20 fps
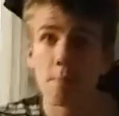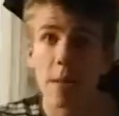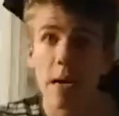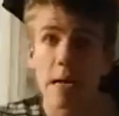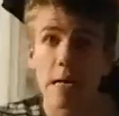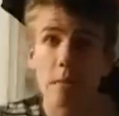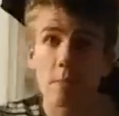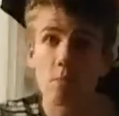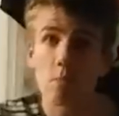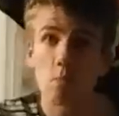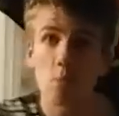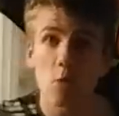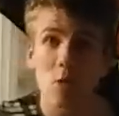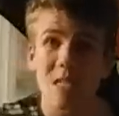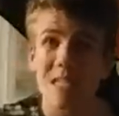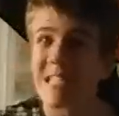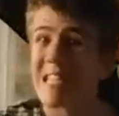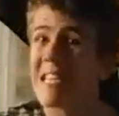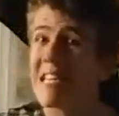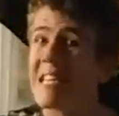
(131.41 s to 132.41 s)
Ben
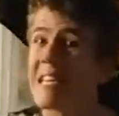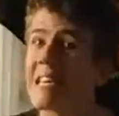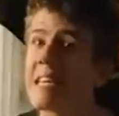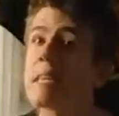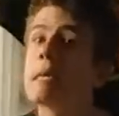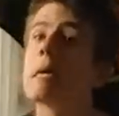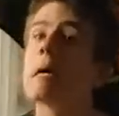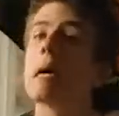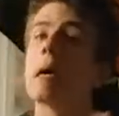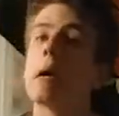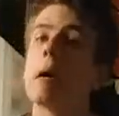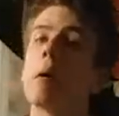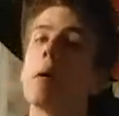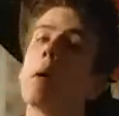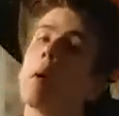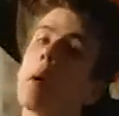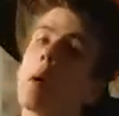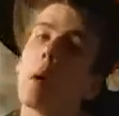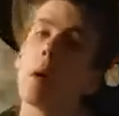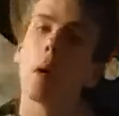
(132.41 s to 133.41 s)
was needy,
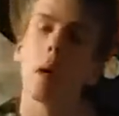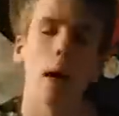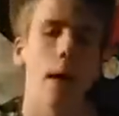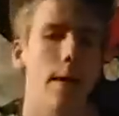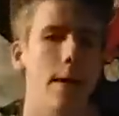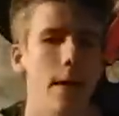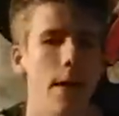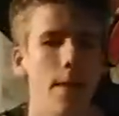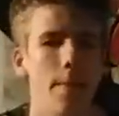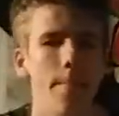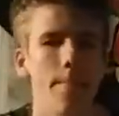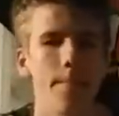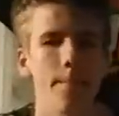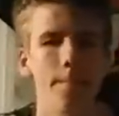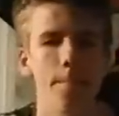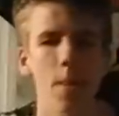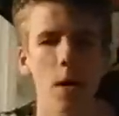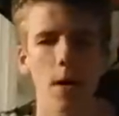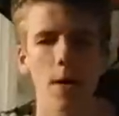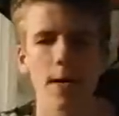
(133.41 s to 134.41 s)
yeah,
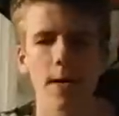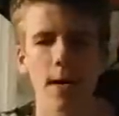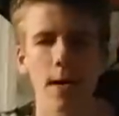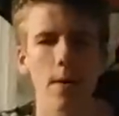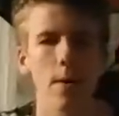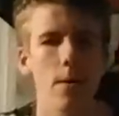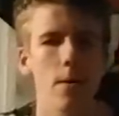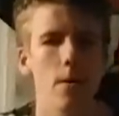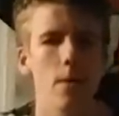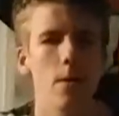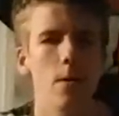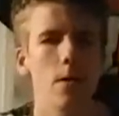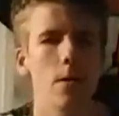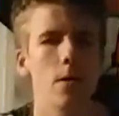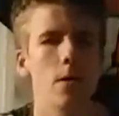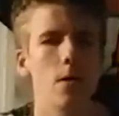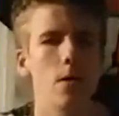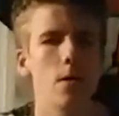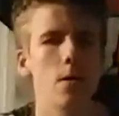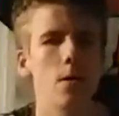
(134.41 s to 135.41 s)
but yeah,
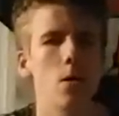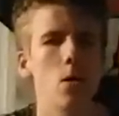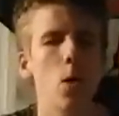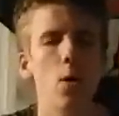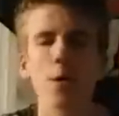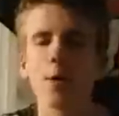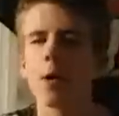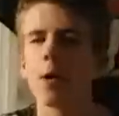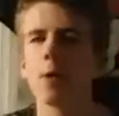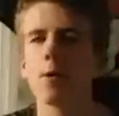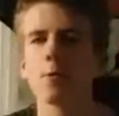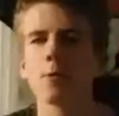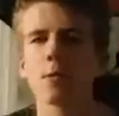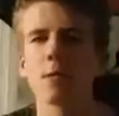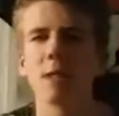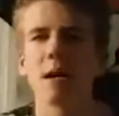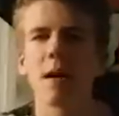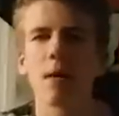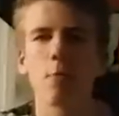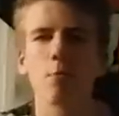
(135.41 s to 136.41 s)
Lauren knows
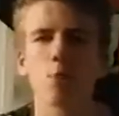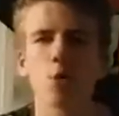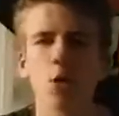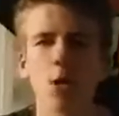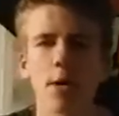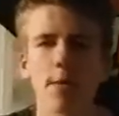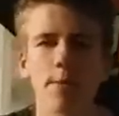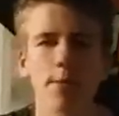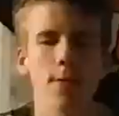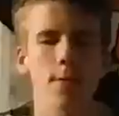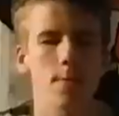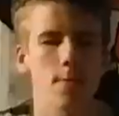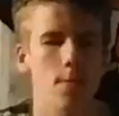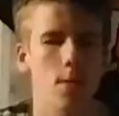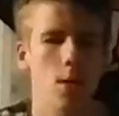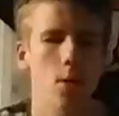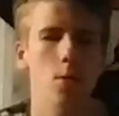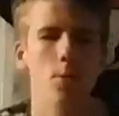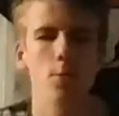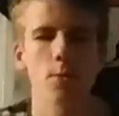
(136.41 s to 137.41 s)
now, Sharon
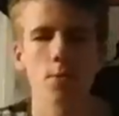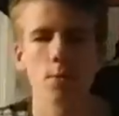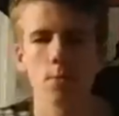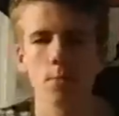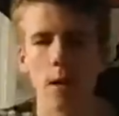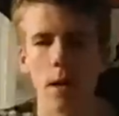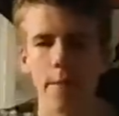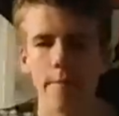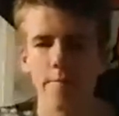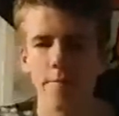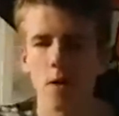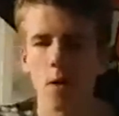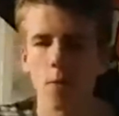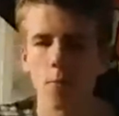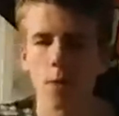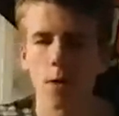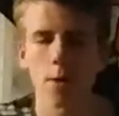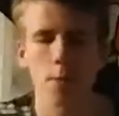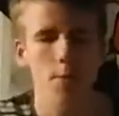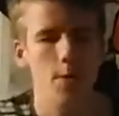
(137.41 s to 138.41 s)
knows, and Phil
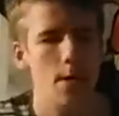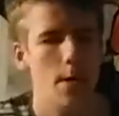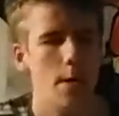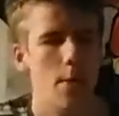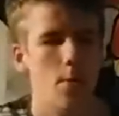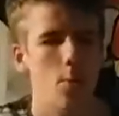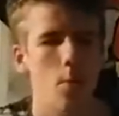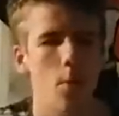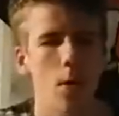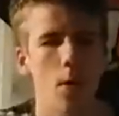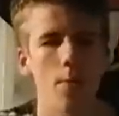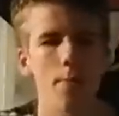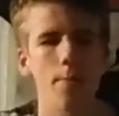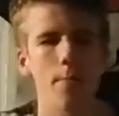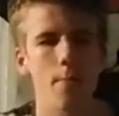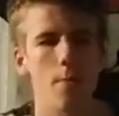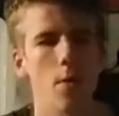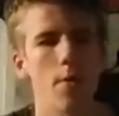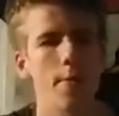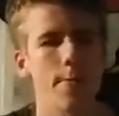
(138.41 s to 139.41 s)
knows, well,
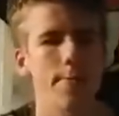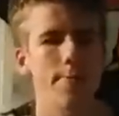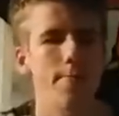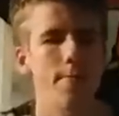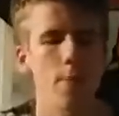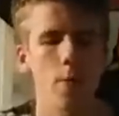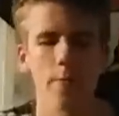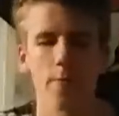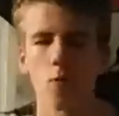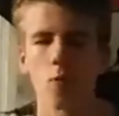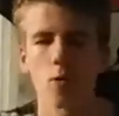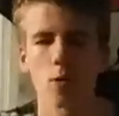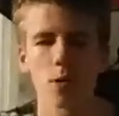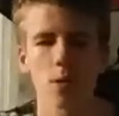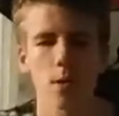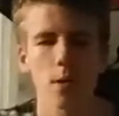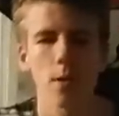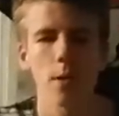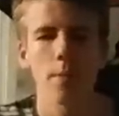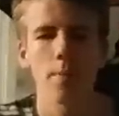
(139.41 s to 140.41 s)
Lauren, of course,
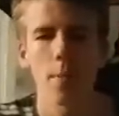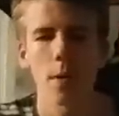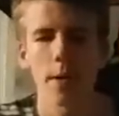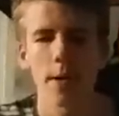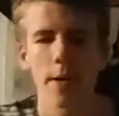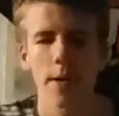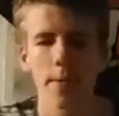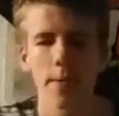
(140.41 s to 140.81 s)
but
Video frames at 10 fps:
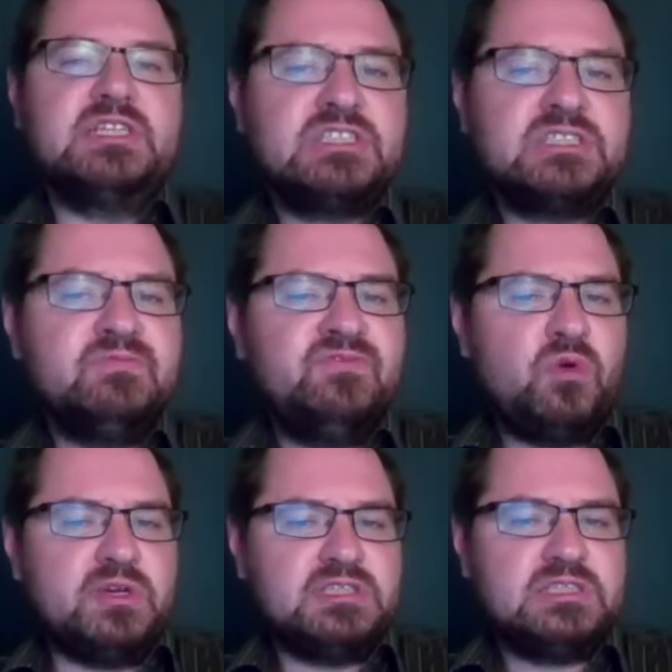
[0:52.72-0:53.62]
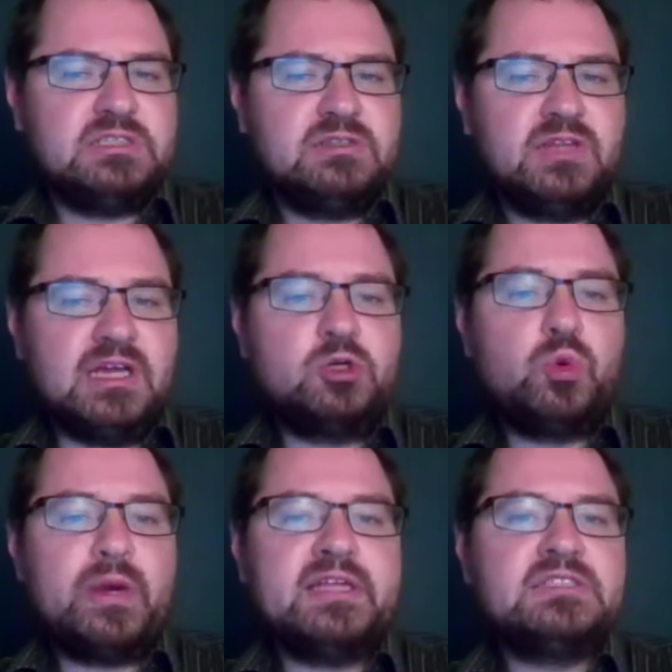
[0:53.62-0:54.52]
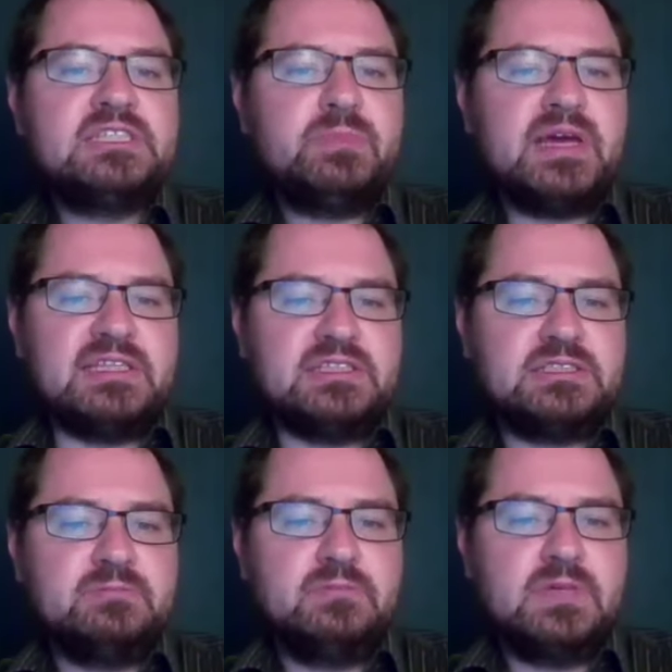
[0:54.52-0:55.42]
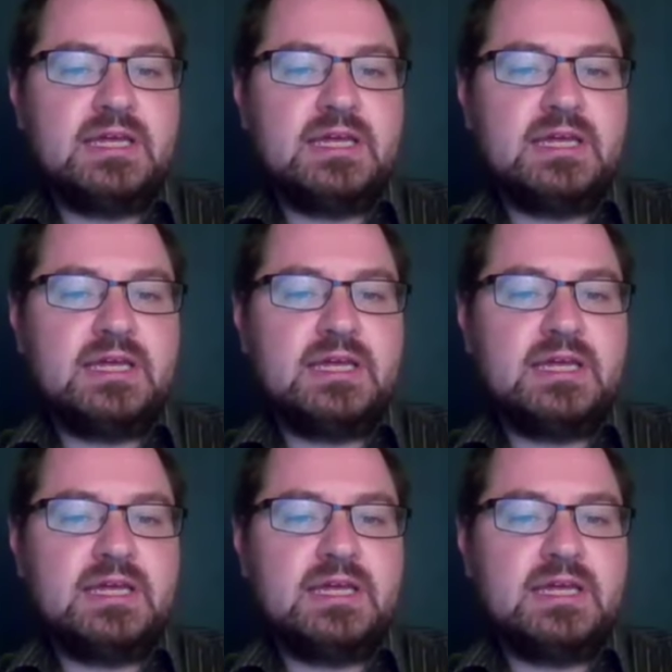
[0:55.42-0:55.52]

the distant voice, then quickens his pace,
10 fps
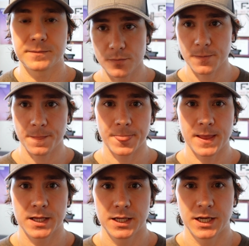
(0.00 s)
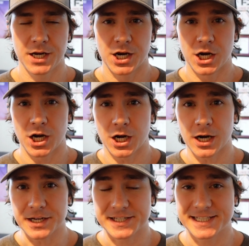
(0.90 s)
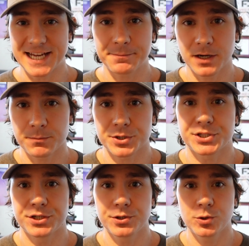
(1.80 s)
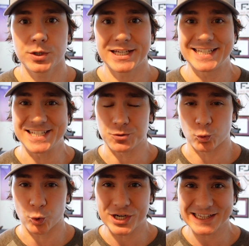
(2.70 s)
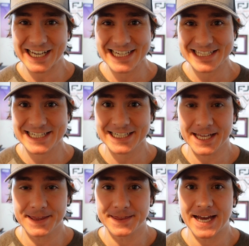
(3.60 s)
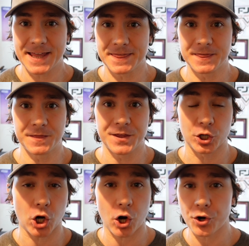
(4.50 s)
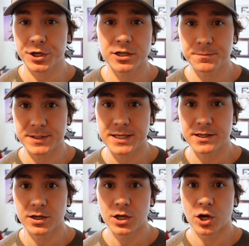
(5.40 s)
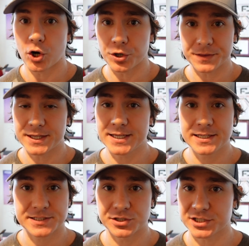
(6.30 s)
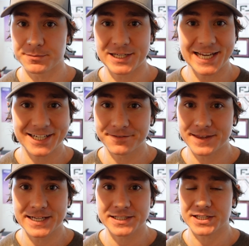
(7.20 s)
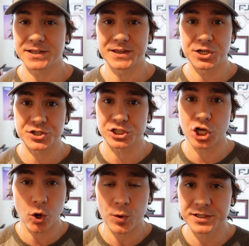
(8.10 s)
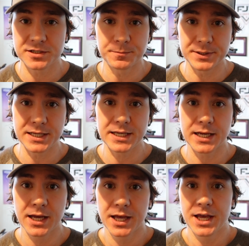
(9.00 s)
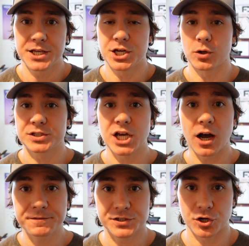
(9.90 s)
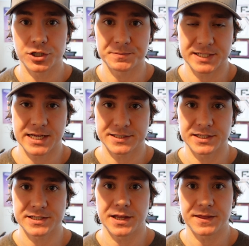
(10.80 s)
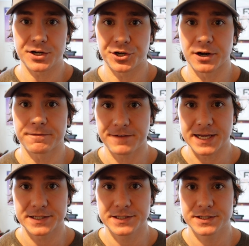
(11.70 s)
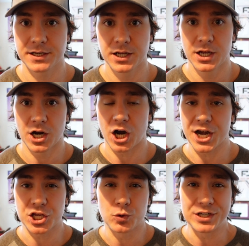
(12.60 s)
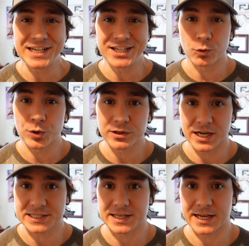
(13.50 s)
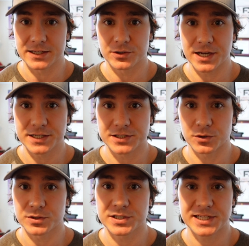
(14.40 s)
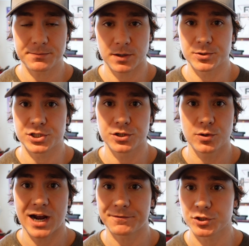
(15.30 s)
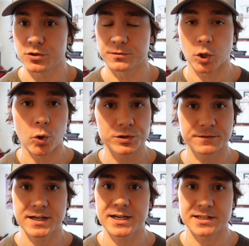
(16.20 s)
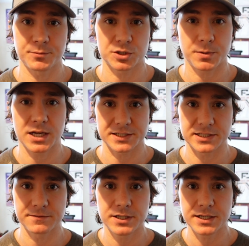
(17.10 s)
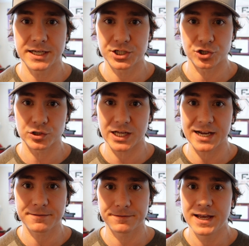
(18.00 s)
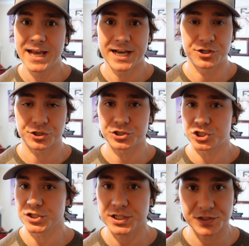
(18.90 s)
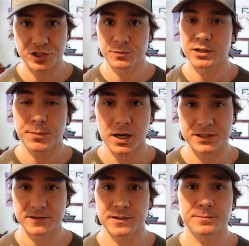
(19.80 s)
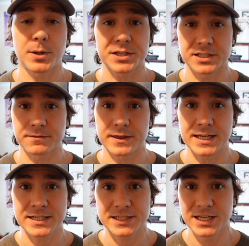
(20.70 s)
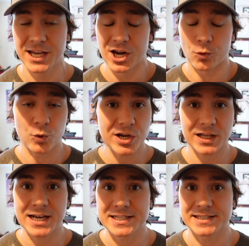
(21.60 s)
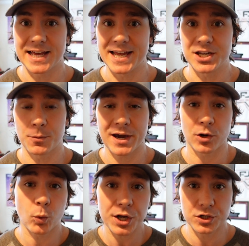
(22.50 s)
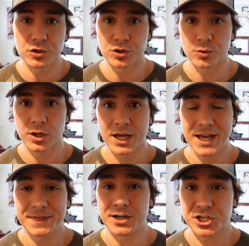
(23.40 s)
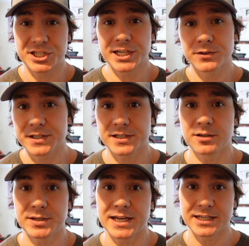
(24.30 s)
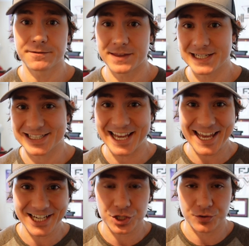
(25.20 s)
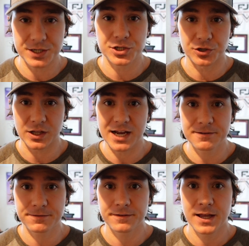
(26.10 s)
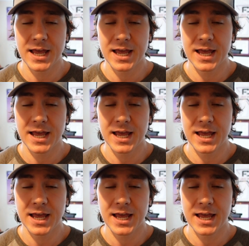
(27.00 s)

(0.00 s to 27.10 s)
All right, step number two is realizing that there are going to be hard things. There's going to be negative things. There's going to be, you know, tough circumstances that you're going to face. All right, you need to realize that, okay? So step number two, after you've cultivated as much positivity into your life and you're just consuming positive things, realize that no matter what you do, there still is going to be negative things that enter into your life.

=== Task to carry out ===
The data above must be given again in full and unaltered, minus its images.

=== Solved exercise ===
20 fps
(131.41 s to 132.41 s)
Ben
(132.41 s to 133.41 s)
was needy,
(133.41 s to 134.41 s)
yeah,
(134.41 s to 135.41 s)
but yeah,
(135.41 s to 136.41 s)
Lauren knows
(136.41 s to 137.41 s)
now, Sharon
(137.41 s to 138.41 s)
knows, and Phil
(138.41 s to 139.41 s)
knows, well,
(139.41 s to 140.41 s)
Lauren, of course,
(140.41 s to 140.81 s)
but
Video frames at 10 fps:
[0:52.72-0:53.62]
[0:53.62-0:54.52]
[0:54.52-0:55.42]
[0:55.42-0:55.52]

the distant voice, then quickens his pace,
10 fps
(0.00 s)
(0.90 s)
(1.80 s)
(2.70 s)
(3.60 s)
(4.50 s)
(5.40 s)
(6.30 s)
(7.20 s)
(8.10 s)
(9.00 s)
(9.90 s)
(10.80 s)
(11.70 s)
(12.60 s)
(13.50 s)
(14.40 s)
(15.30 s)
(16.20 s)
(17.10 s)
(18.00 s)
(18.90 s)
(19.80 s)
(20.70 s)
(21.60 s)
(22.50 s)
(23.40 s)
(24.30 s)
(25.20 s)
(26.10 s)
(27.00 s)

(0.00 s to 27.10 s)
All right, step number two is realizing that there are going to be hard things. There's going to be negative things. There's going to be, you know, tough circumstances that you're going to face. All right, you need to realize that, okay? So step number two, after you've cultivated as much positivity into your life and you're just consuming positive things, realize that no matter what you do, there still is going to be negative things that enter into your life.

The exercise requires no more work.